The proportion of children in the MMM arm who were referred to more specialized services during the study period.
Time Frame: At end of treatment (week 14)
The number referred to child and adolescent psychiatry or other specialized services according to the mandatory records made by the psychologist at end of the each MMM training.
The satisfaction with MMM sessions among children and parents in the MMM arm.
Time Frame: Within one week after each MMM session.
The questionnaire contains six questions: 1) I liked the last meeting, 2) I learned something new at the last meeting, 3) All in all, I understood the tasks, 4) I can use what I learned at the last meeting, 5) I felt that the trainer understood me, 6) The trainer presented the tasks in a good way for me. The questionnaire was scored after each MMM session by the child or by the parent, depending on who was the primary recipient in the given session (as recorded by the therapist). Each question was scored on 5-point likert-scale, score 1 = "very unsatisfied" and 5 = "very satisfied".
The authorized Danish version of the Achenbach System of Empirically Based Assessment (ASEBA), Child Behaviour Checklist (CBCL).

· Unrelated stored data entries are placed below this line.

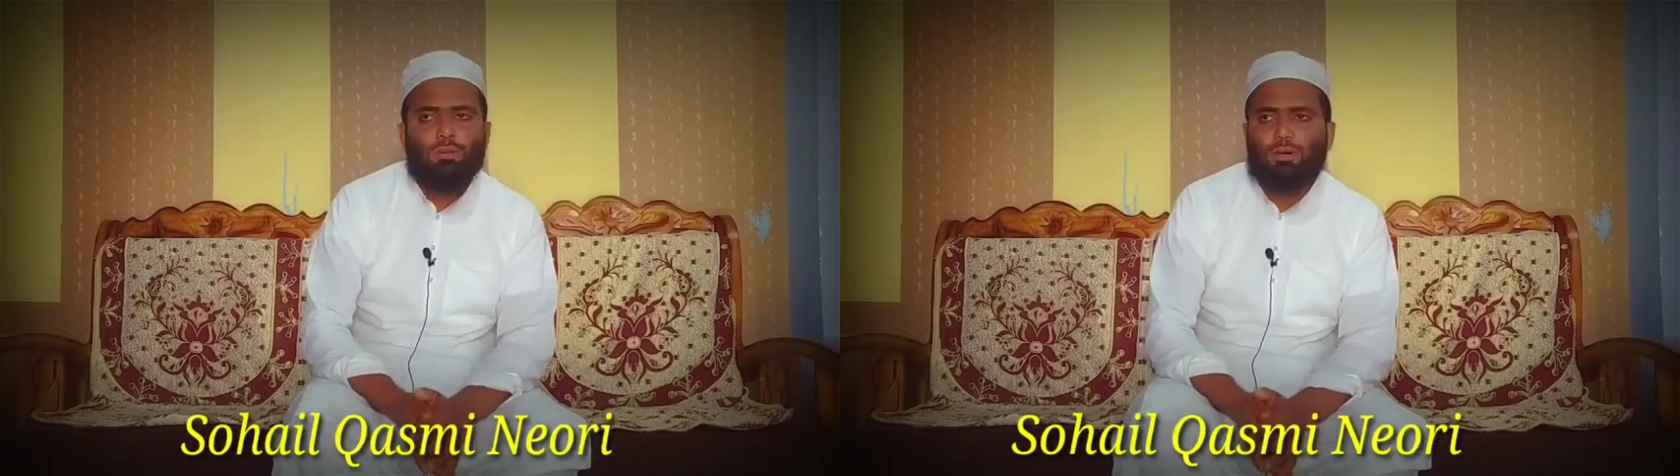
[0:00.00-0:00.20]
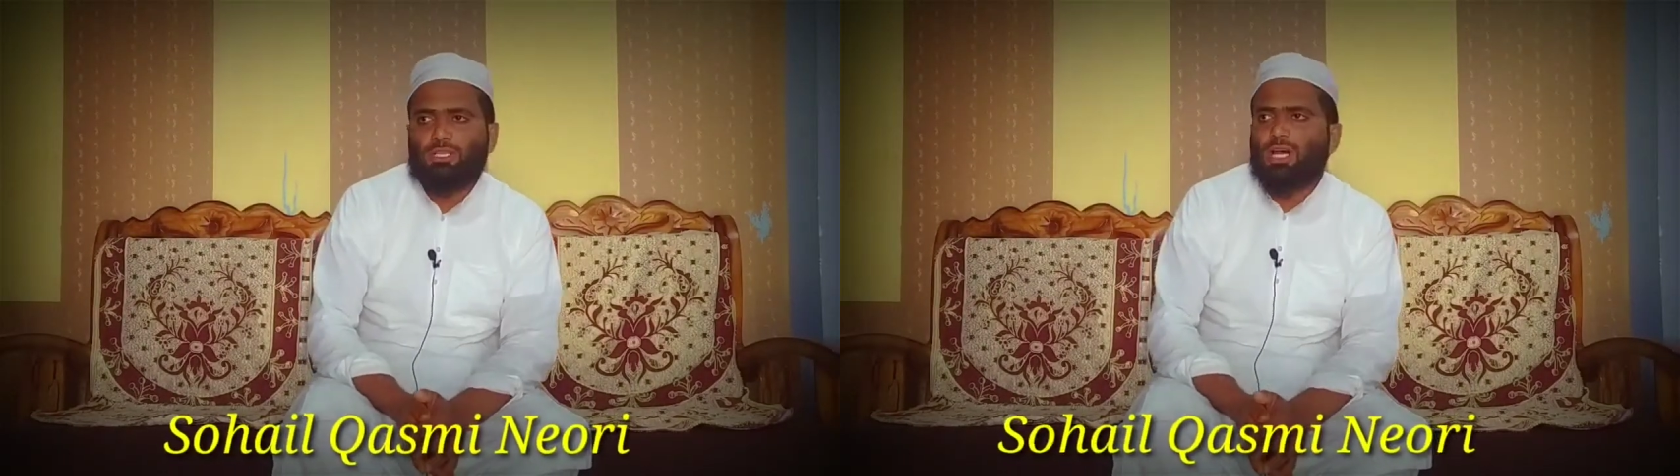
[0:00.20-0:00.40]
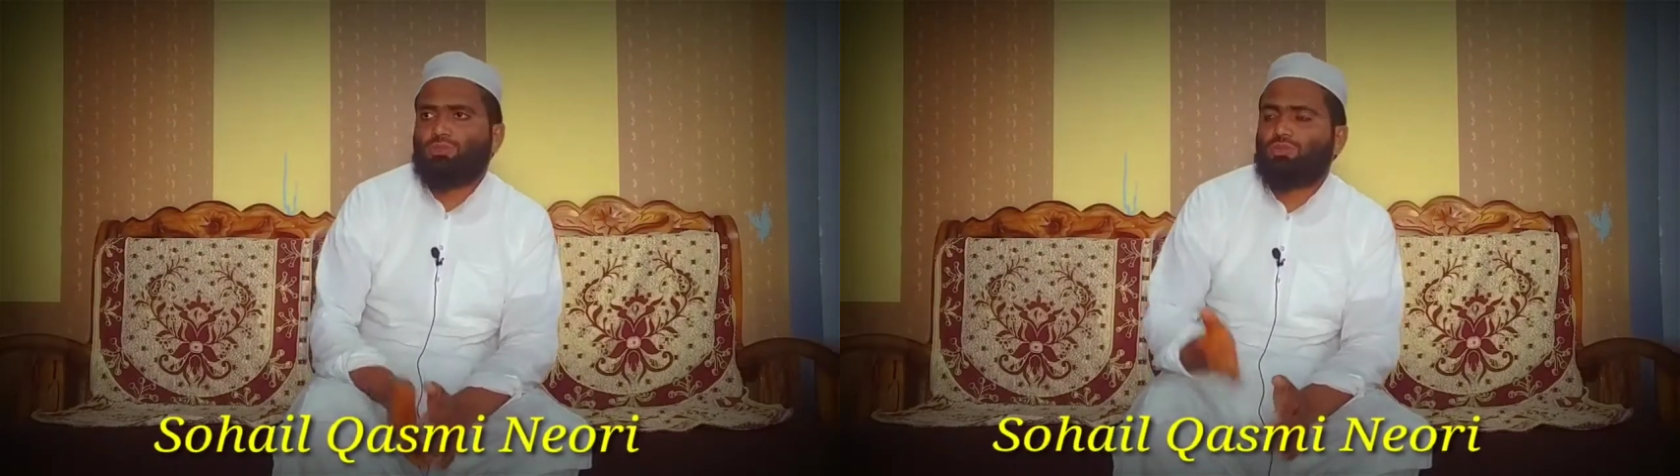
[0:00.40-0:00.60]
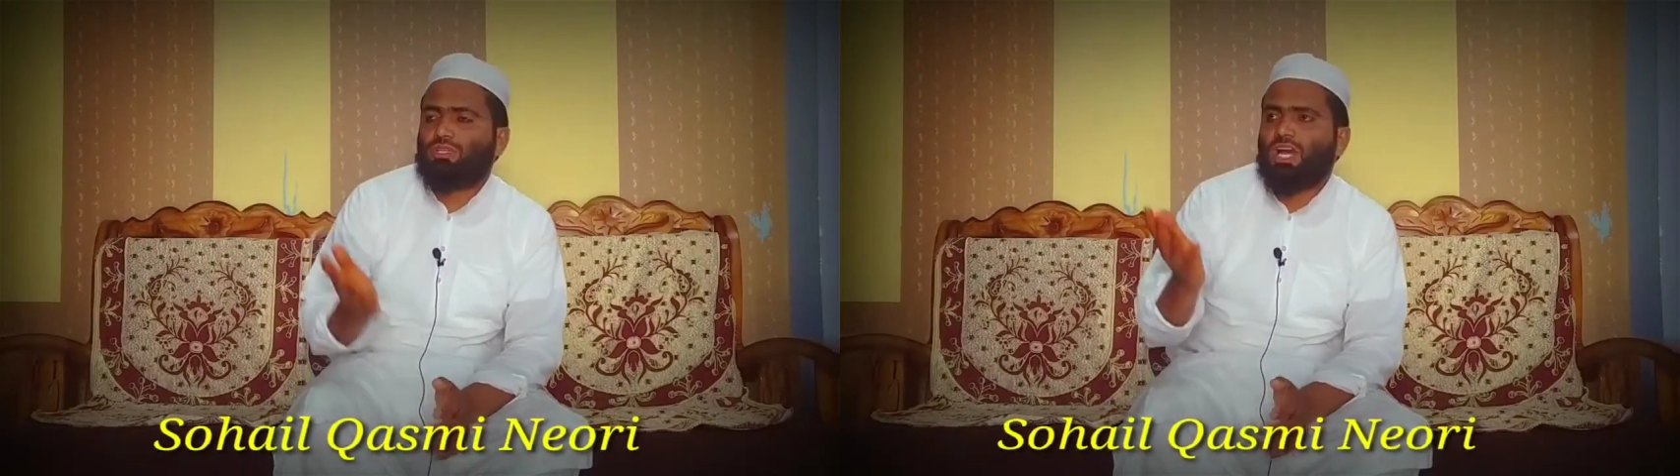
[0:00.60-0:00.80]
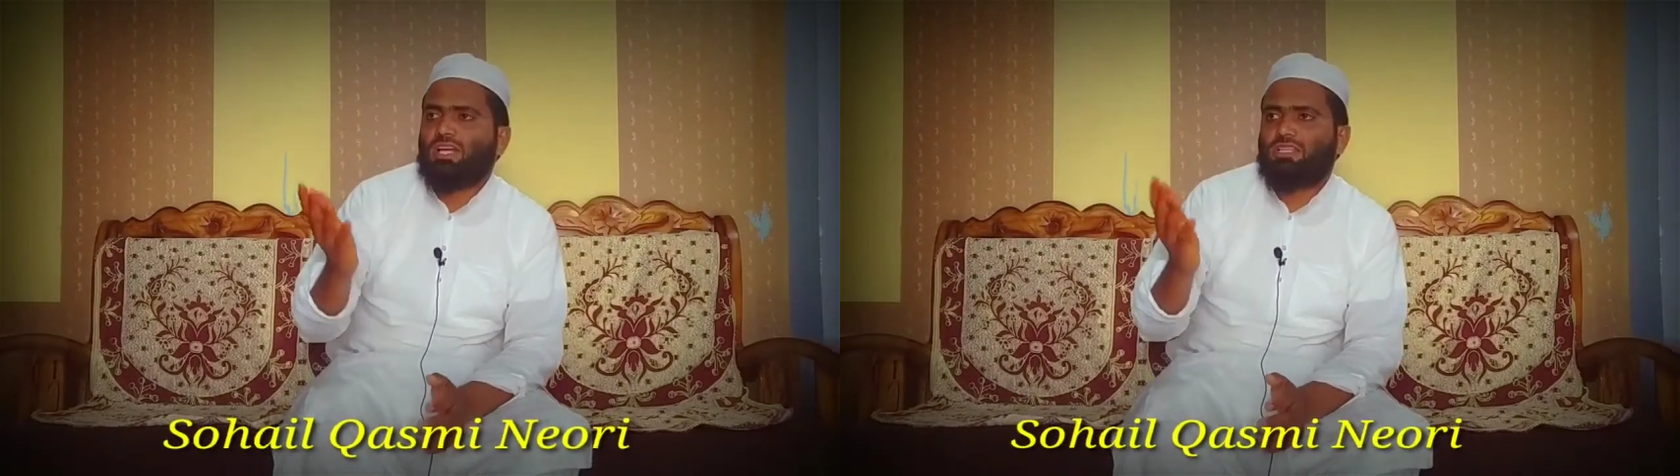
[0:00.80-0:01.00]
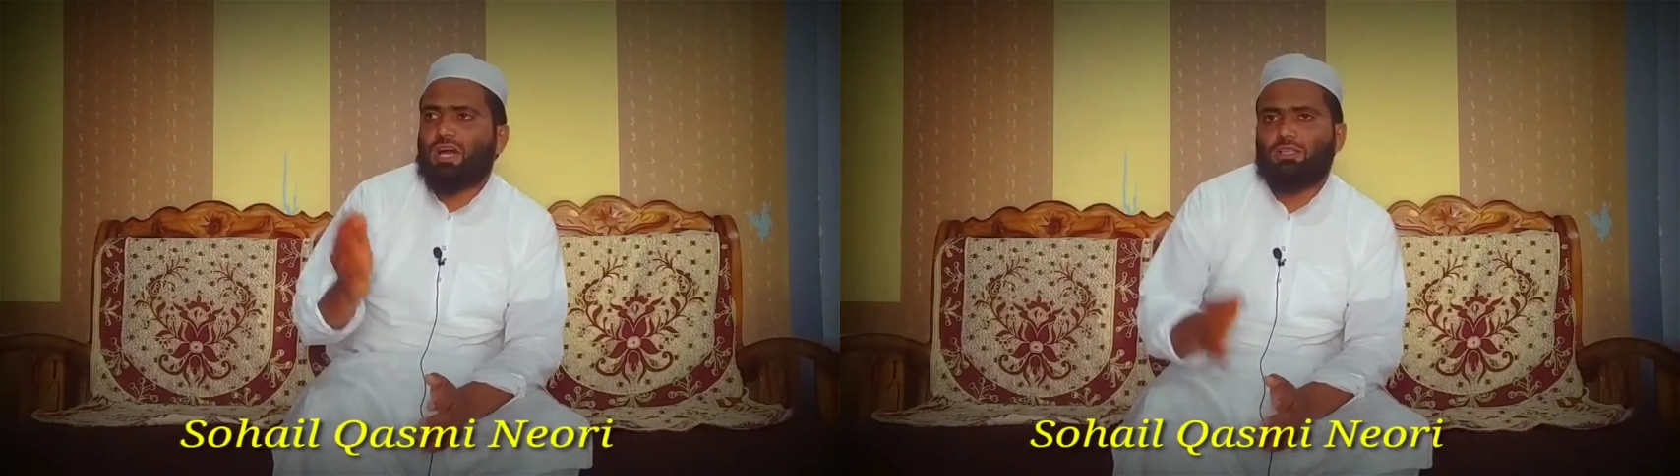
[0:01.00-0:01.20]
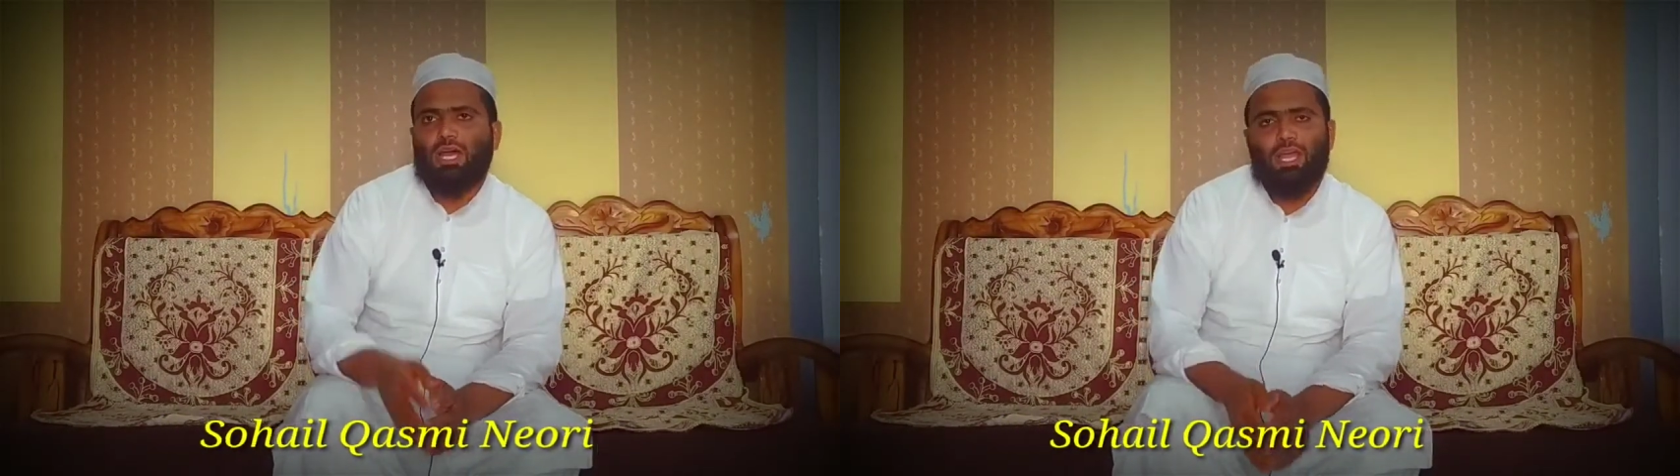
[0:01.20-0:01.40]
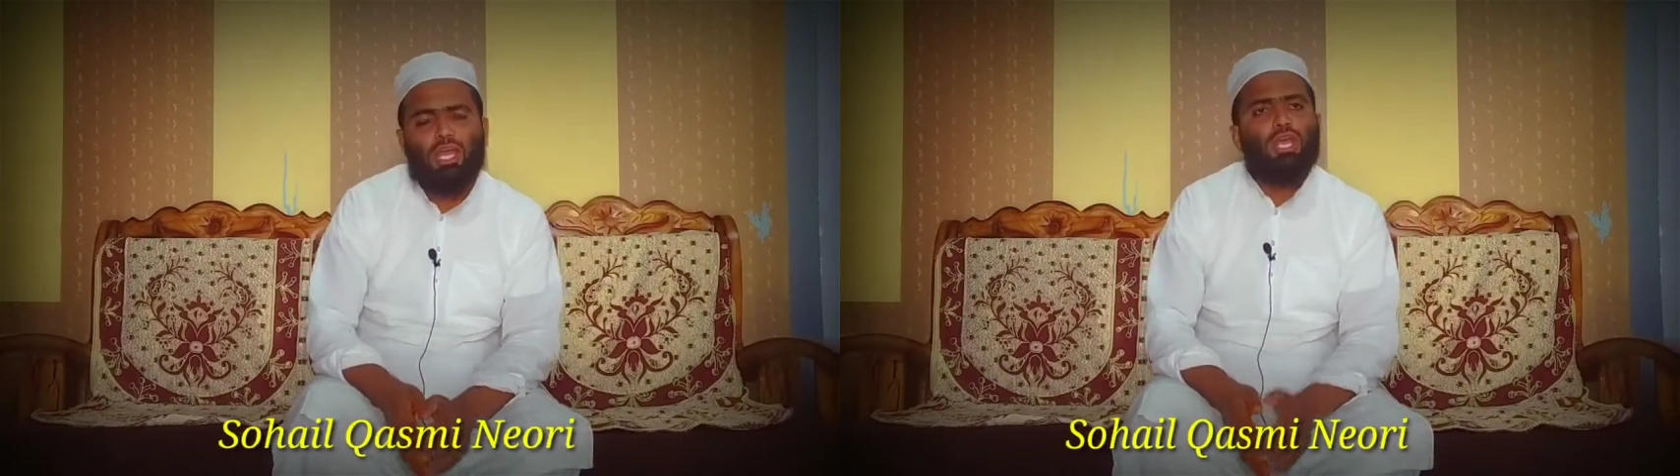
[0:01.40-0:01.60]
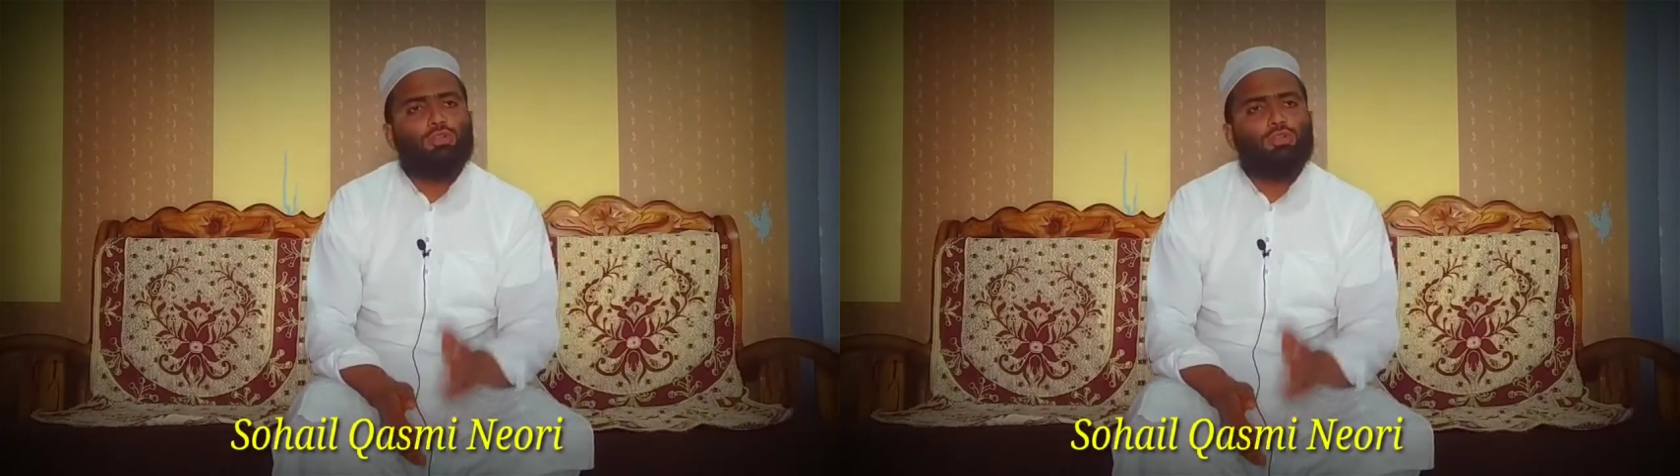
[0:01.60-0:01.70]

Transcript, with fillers: बता तू क्या चाहता है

Time Frame: At baseline (week 0)
The Child Behaviour Checklist for 6-16-year-olds was answered by the parent. The part with 112 problem items was used. These are statements answered on a Likert scale: zero equals "not true", one equals "partly true or sometimes", two equals "very true or frequently". CBCL derives total problem score, and subscale scores for externalizing and internalizing problems.
Secondary Outcomes
- Weiss Functional impairment rating Scale (WFIRS)(Baseline (week 0), end of treatment (week 14), and follow-up (week 22).)
- The Mood and Feelings Questionnaire (MFQ)(Baseline (week 0), end of treatment (week 14), and follow-up (week 22).)
- The KIDSCREEN(Baseline (week 0), end of treatment (week 14), and follow-up (week 22).)
- Eyberg Child Behaviour Inventory (ECBI)(Baseline (week 0), end of treatment (week 14), and follow-up (week 22).)
- The Strengths and Difficulties Questionnaire (SDQ).(Baseline (week 0), weekly during treatment, end of treatment (week 14), and follow-up (week 22).)
- Spence Children's Anxiety Scale (SCAS)(Baseline (week 0), end of treatment (week 14), and follow-up (week 22).)
- Parental Stress Scale (PSS)(Baseline (week 0), end of treatment (week 14), and follow-up (week 22).)
- The Experience of Service Questionnaire (ESQ)(Baseline (week 0), end of treatment (week 14), and follow-up (week 22).)
- Top-3-problems(Baseline (week 0), weekly during treatment, end of treatment (week 14), and follow-up (week 22).)
- The Brief Problem Monitor (BPM)(Baseline (week 0), weekly during treatment, end of treatment (week 14), and follow-up (week 22).)